Reasoning phases are just expensive preprocessing with delusions of intelligence
Adding a 'thinking step' before generation is just prompt engineering disguised as architectural innovation.
The latest trend in AI development is slapping a “reasoning phase” onto existing models and calling it revolutionary. Whether it’s intention-based image generation or multi-step text reasoning, we’re seeing the same pattern everywhere: take a working model, add an expensive preprocessing step, and market it as a breakthrough in AI cognition.

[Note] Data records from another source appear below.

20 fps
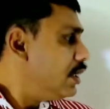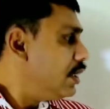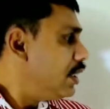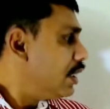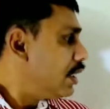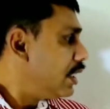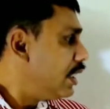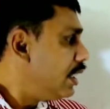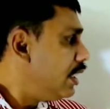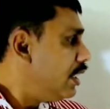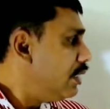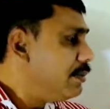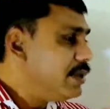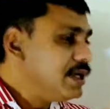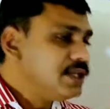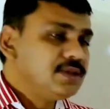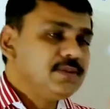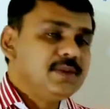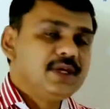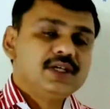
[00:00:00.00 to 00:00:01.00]
Real
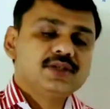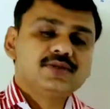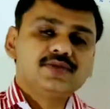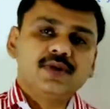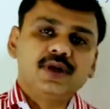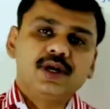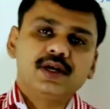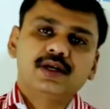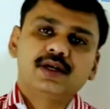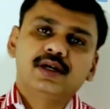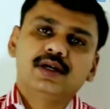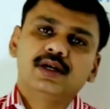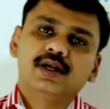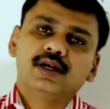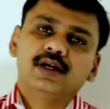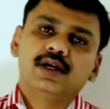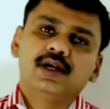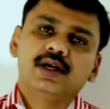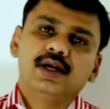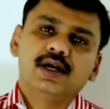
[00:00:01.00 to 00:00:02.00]
image means what?
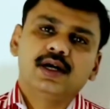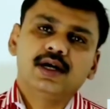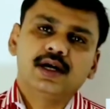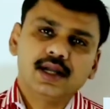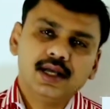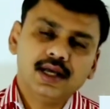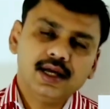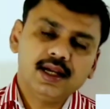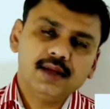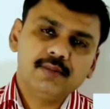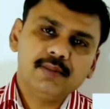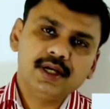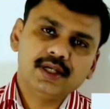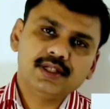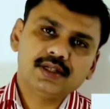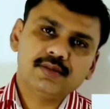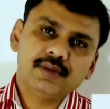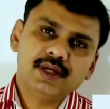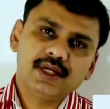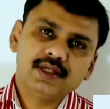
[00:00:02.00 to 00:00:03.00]
Real
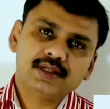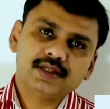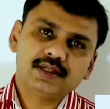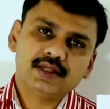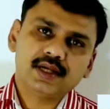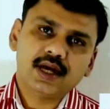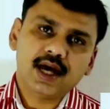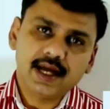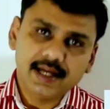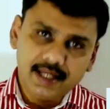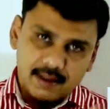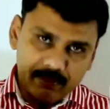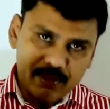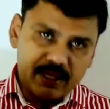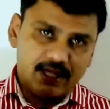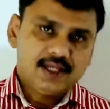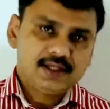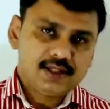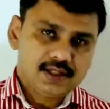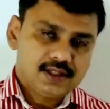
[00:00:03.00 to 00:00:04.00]
image means an
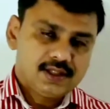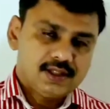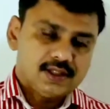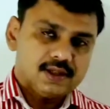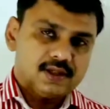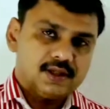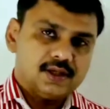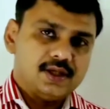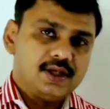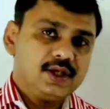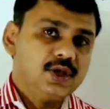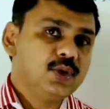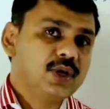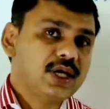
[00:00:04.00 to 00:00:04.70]
image you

The preprocessing illusion
These reasoning phases aren’t fundamentally different from careful prompt engineering or multi-stage pipelines. When a model “thinks” before generating an image, it’s just running through a structured decomposition of the task. The same outcome could be achieved with better training data or more sophisticated conditioning mechanisms. We’ve simply moved the complexity from the training phase to the inference phase, where it costs more to run.
Inference tax for marginal gains
The real cost here isn’t computational, it’s philosophical. By adding reasoning layers, we’re admitting that our base models can’t handle complex tasks in one pass. Instead of building better foundations, we’re stacking expensive workarounds on top of existing architectures. Each reasoning step doubles your inference costs whilst delivering improvements that could have been baked into the model during training.
The industry is confusing deliberation with intelligence, and charging users for the privilege.